## Work instruction
Copy every line of the data below exactly as given, except for the pictures.

[Stored items]
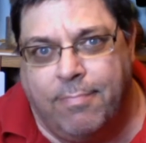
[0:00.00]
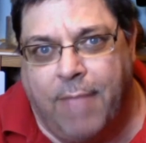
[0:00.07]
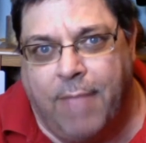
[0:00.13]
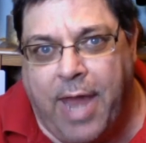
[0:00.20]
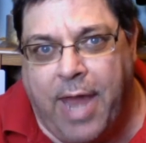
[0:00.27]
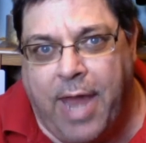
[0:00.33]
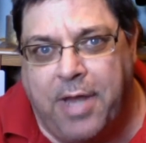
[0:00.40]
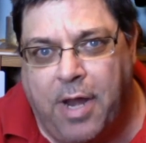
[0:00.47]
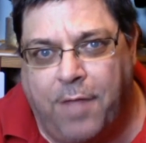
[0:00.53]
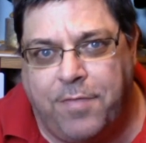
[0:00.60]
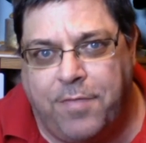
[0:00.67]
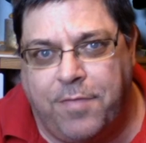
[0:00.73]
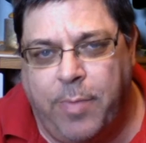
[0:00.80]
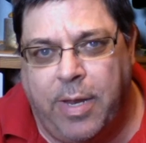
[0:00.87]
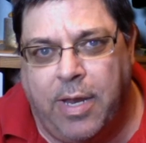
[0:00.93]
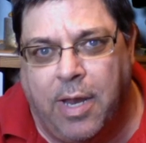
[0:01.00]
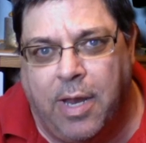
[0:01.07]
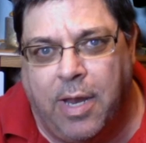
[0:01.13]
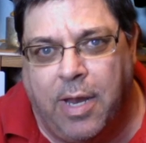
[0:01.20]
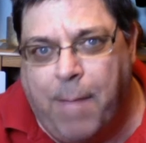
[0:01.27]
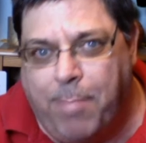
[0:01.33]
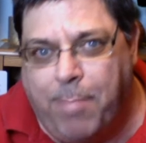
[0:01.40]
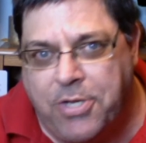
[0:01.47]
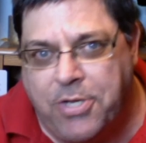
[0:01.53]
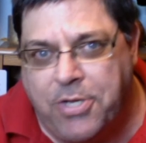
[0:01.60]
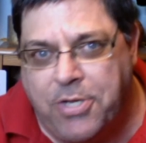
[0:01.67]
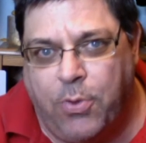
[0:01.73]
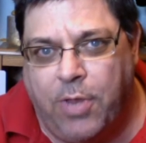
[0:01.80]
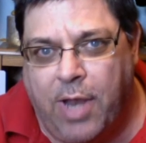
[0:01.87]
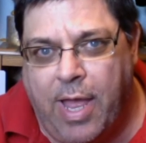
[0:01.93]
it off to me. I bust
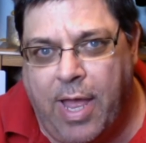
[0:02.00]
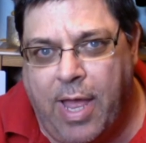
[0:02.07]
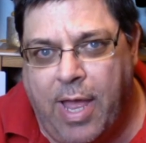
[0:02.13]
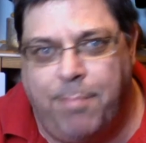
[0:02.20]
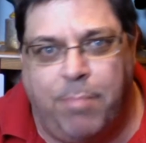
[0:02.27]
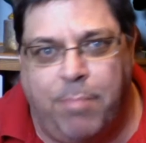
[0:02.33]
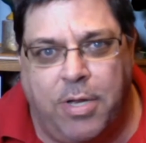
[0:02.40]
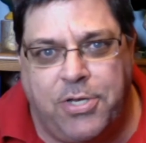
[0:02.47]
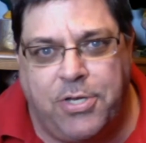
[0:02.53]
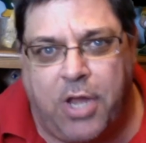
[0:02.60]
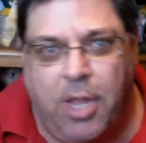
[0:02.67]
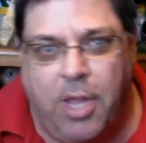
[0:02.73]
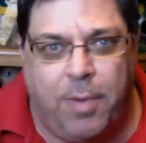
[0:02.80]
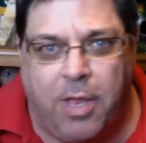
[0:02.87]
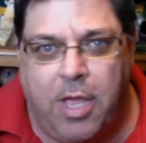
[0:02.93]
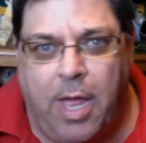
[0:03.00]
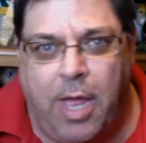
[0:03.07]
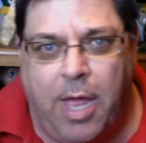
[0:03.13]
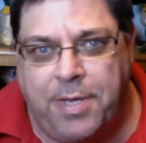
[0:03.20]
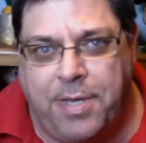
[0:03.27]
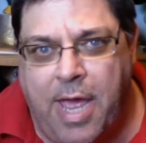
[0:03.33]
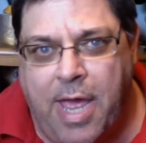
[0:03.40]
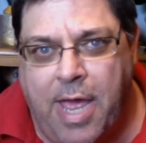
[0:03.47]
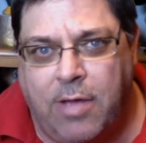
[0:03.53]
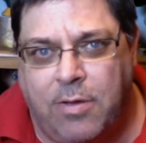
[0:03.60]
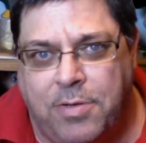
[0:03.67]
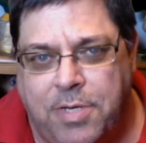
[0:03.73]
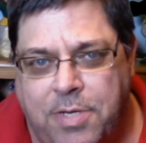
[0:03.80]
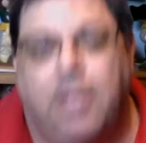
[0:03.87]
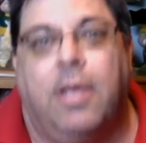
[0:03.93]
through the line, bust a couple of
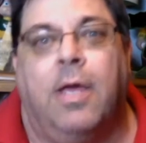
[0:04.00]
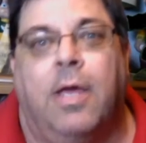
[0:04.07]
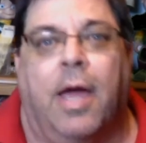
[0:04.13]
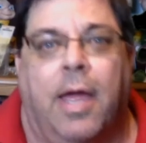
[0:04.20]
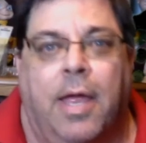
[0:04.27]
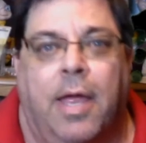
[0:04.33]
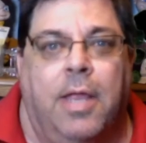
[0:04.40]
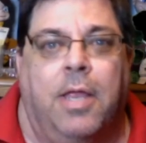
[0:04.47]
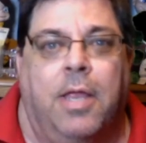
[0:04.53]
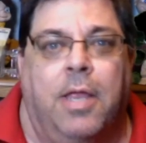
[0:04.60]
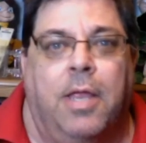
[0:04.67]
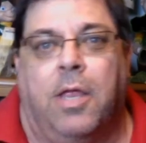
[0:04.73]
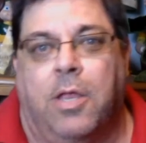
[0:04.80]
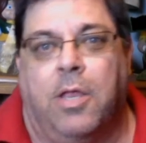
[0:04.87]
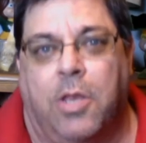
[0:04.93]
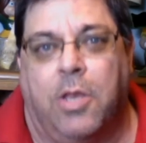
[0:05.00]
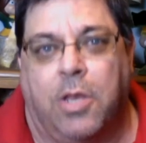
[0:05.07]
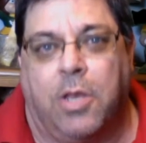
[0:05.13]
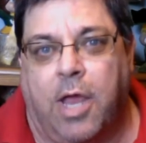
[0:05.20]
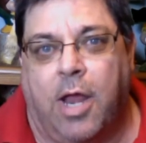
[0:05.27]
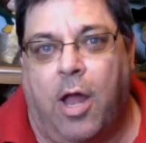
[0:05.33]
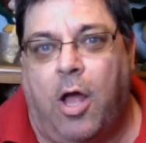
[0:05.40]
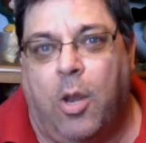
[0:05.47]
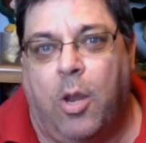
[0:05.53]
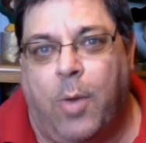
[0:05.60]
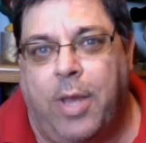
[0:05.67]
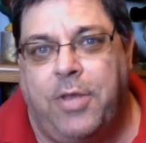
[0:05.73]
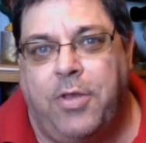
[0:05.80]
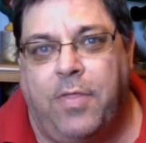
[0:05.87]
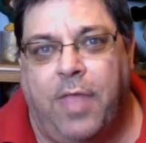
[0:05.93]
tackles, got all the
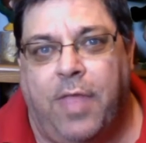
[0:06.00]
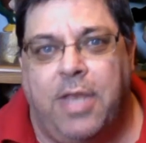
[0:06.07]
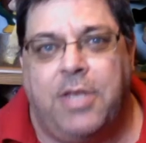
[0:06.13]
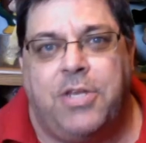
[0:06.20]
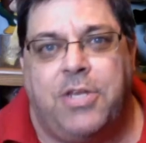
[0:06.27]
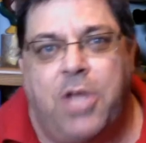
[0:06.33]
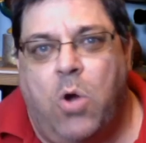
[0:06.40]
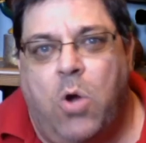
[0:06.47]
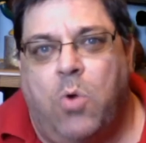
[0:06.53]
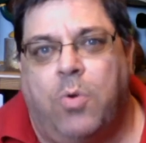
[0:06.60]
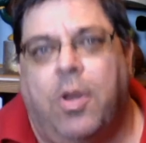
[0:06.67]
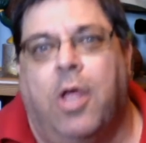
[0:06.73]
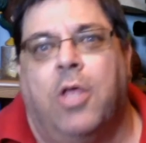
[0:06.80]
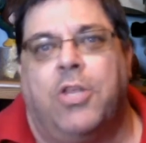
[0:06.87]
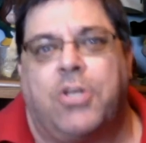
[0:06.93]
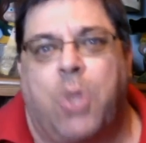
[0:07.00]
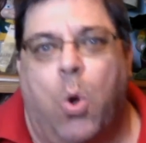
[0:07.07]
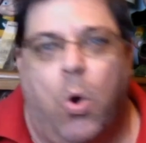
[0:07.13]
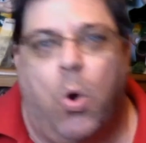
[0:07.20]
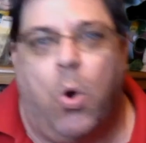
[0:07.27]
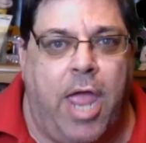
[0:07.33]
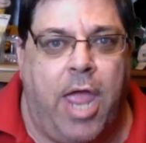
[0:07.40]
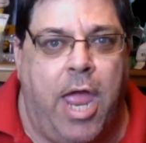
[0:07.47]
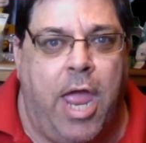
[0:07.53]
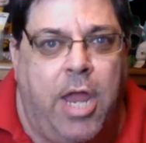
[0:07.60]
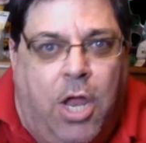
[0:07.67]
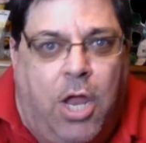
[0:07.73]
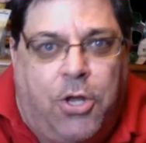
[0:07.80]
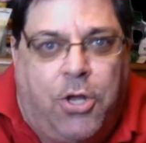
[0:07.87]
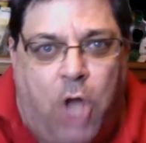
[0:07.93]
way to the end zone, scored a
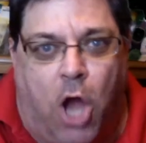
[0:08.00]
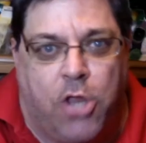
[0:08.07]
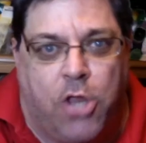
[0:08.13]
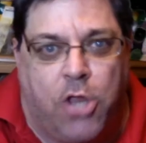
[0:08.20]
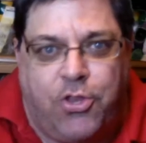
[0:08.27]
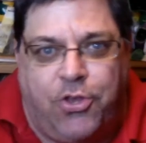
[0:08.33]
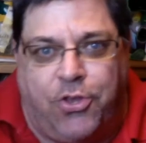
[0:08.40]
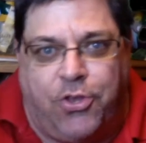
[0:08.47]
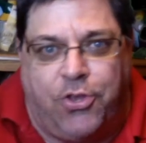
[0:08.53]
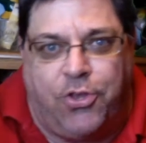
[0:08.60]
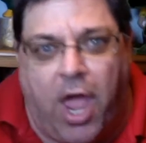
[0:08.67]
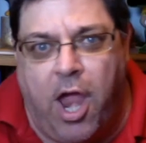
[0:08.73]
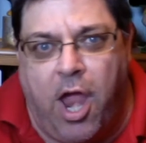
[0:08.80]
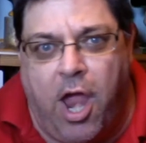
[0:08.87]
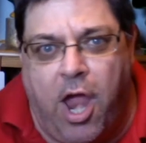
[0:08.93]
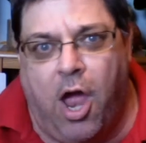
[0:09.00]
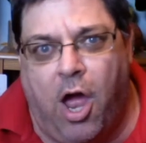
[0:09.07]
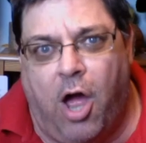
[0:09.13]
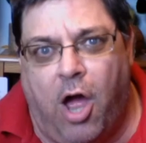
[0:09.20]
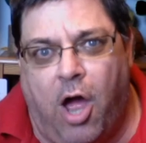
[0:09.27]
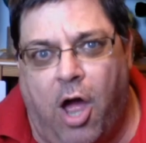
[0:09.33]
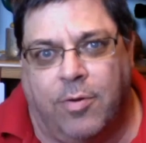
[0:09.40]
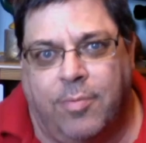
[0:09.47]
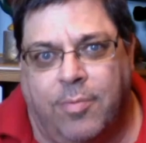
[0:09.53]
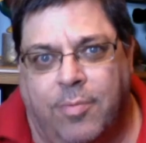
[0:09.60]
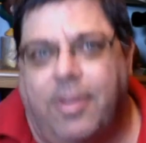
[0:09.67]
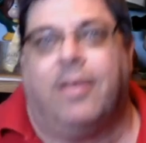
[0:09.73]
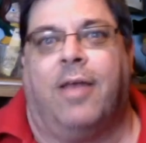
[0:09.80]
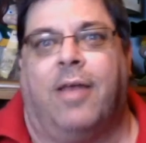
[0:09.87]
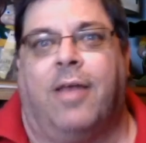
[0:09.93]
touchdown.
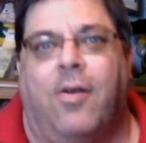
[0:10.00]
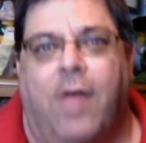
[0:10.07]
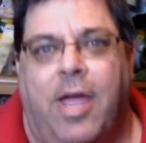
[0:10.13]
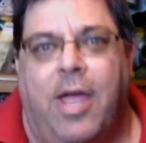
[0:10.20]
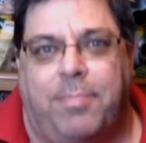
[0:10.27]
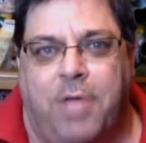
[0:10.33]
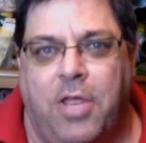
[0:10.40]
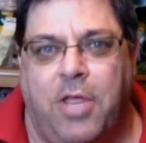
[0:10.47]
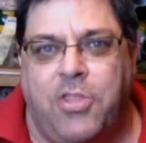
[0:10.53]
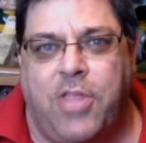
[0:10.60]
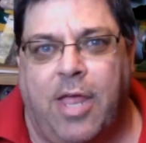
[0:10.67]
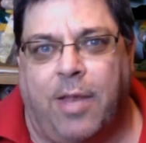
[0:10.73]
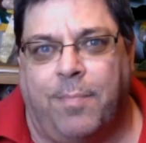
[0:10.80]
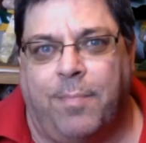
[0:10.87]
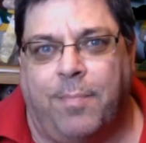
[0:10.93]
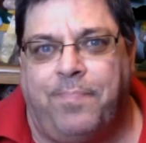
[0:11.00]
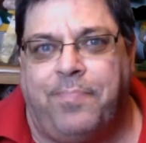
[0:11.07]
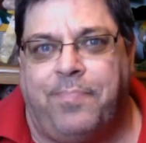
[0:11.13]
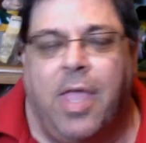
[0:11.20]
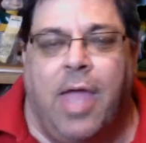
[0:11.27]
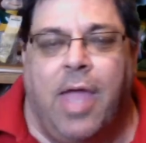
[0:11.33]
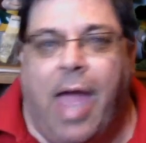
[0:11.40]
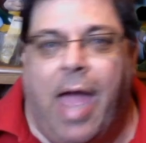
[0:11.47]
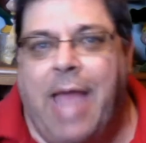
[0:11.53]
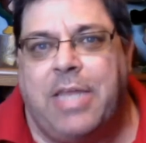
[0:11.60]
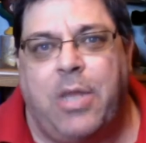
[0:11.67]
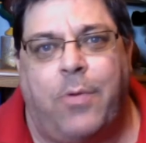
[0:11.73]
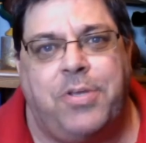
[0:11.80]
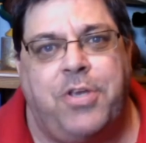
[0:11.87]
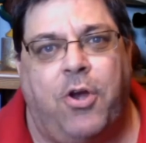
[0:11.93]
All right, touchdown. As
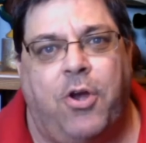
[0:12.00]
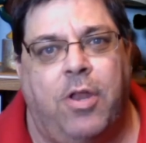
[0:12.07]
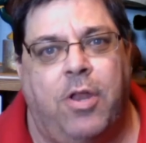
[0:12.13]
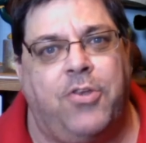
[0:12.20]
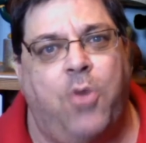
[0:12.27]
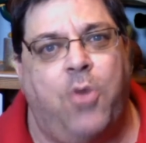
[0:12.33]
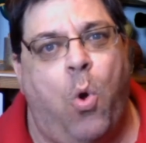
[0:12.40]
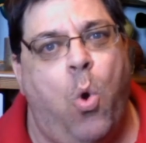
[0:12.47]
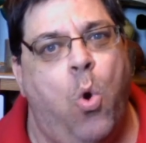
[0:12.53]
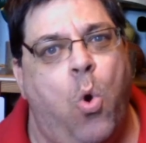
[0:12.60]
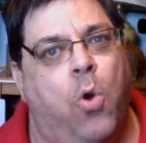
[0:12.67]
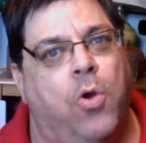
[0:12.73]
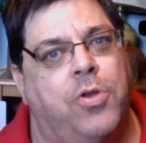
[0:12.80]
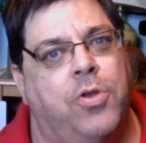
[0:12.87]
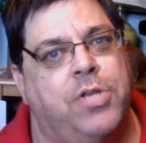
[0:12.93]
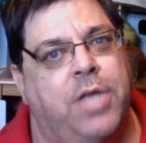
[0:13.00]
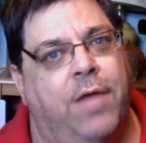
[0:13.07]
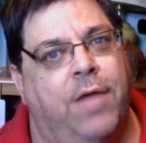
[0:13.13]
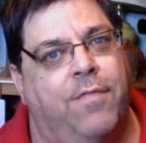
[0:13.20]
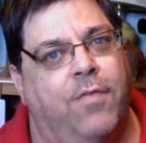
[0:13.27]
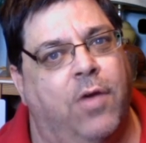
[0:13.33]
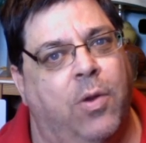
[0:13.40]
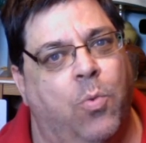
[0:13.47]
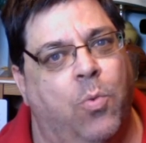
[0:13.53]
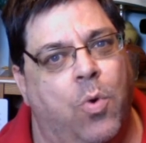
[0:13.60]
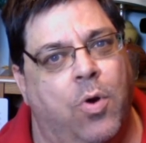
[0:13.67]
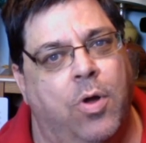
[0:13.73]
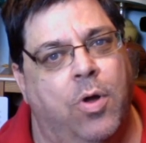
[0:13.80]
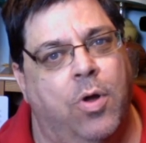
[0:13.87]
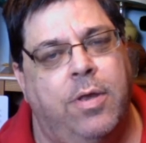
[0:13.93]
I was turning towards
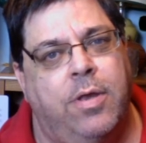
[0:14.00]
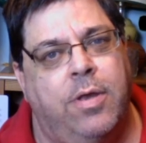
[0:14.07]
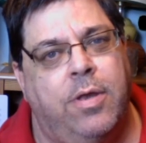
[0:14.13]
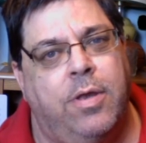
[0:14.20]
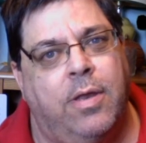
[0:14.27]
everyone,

## Task answer
[0:00.00]
[0:00.07]
[0:00.13]
[0:00.20]
[0:00.27]
[0:00.33]
[0:00.40]
[0:00.47]
[0:00.53]
[0:00.60]
[0:00.67]
[0:00.73]
[0:00.80]
[0:00.87]
[0:00.93]
[0:01.00]
[0:01.07]
[0:01.13]
[0:01.20]
[0:01.27]
[0:01.33]
[0:01.40]
[0:01.47]
[0:01.53]
[0:01.60]
[0:01.67]
[0:01.73]
[0:01.80]
[0:01.87]
[0:01.93]
it off to me. I bust
[0:02.00]
[0:02.07]
[0:02.13]
[0:02.20]
[0:02.27]
[0:02.33]
[0:02.40]
[0:02.47]
[0:02.53]
[0:02.60]
[0:02.67]
[0:02.73]
[0:02.80]
[0:02.87]
[0:02.93]
[0:03.00]
[0:03.07]
[0:03.13]
[0:03.20]
[0:03.27]
[0:03.33]
[0:03.40]
[0:03.47]
[0:03.53]
[0:03.60]
[0:03.67]
[0:03.73]
[0:03.80]
[0:03.87]
[0:03.93]
through the line, bust a couple of
[0:04.00]
[0:04.07]
[0:04.13]
[0:04.20]
[0:04.27]
[0:04.33]
[0:04.40]
[0:04.47]
[0:04.53]
[0:04.60]
[0:04.67]
[0:04.73]
[0:04.80]
[0:04.87]
[0:04.93]
[0:05.00]
[0:05.07]
[0:05.13]
[0:05.20]
[0:05.27]
[0:05.33]
[0:05.40]
[0:05.47]
[0:05.53]
[0:05.60]
[0:05.67]
[0:05.73]
[0:05.80]
[0:05.87]
[0:05.93]
tackles, got all the
[0:06.00]
[0:06.07]
[0:06.13]
[0:06.20]
[0:06.27]
[0:06.33]
[0:06.40]
[0:06.47]
[0:06.53]
[0:06.60]
[0:06.67]
[0:06.73]
[0:06.80]
[0:06.87]
[0:06.93]
[0:07.00]
[0:07.07]
[0:07.13]
[0:07.20]
[0:07.27]
[0:07.33]
[0:07.40]
[0:07.47]
[0:07.53]
[0:07.60]
[0:07.67]
[0:07.73]
[0:07.80]
[0:07.87]
[0:07.93]
way to the end zone, scored a
[0:08.00]
[0:08.07]
[0:08.13]
[0:08.20]
[0:08.27]
[0:08.33]
[0:08.40]
[0:08.47]
[0:08.53]
[0:08.60]
[0:08.67]
[0:08.73]
[0:08.80]
[0:08.87]
[0:08.93]
[0:09.00]
[0:09.07]
[0:09.13]
[0:09.20]
[0:09.27]
[0:09.33]
[0:09.40]
[0:09.47]
[0:09.53]
[0:09.60]
[0:09.67]
[0:09.73]
[0:09.80]
[0:09.87]
[0:09.93]
touchdown.
[0:10.00]
[0:10.07]
[0:10.13]
[0:10.20]
[0:10.27]
[0:10.33]
[0:10.40]
[0:10.47]
[0:10.53]
[0:10.60]
[0:10.67]
[0:10.73]
[0:10.80]
[0:10.87]
[0:10.93]
[0:11.00]
[0:11.07]
[0:11.13]
[0:11.20]
[0:11.27]
[0:11.33]
[0:11.40]
[0:11.47]
[0:11.53]
[0:11.60]
[0:11.67]
[0:11.73]
[0:11.80]
[0:11.87]
[0:11.93]
All right, touchdown. As
[0:12.00]
[0:12.07]
[0:12.13]
[0:12.20]
[0:12.27]
[0:12.33]
[0:12.40]
[0:12.47]
[0:12.53]
[0:12.60]
[0:12.67]
[0:12.73]
[0:12.80]
[0:12.87]
[0:12.93]
[0:13.00]
[0:13.07]
[0:13.13]
[0:13.20]
[0:13.27]
[0:13.33]
[0:13.40]
[0:13.47]
[0:13.53]
[0:13.60]
[0:13.67]
[0:13.73]
[0:13.80]
[0:13.87]
[0:13.93]
I was turning towards
[0:14.00]
[0:14.07]
[0:14.13]
[0:14.20]
[0:14.27]
everyone,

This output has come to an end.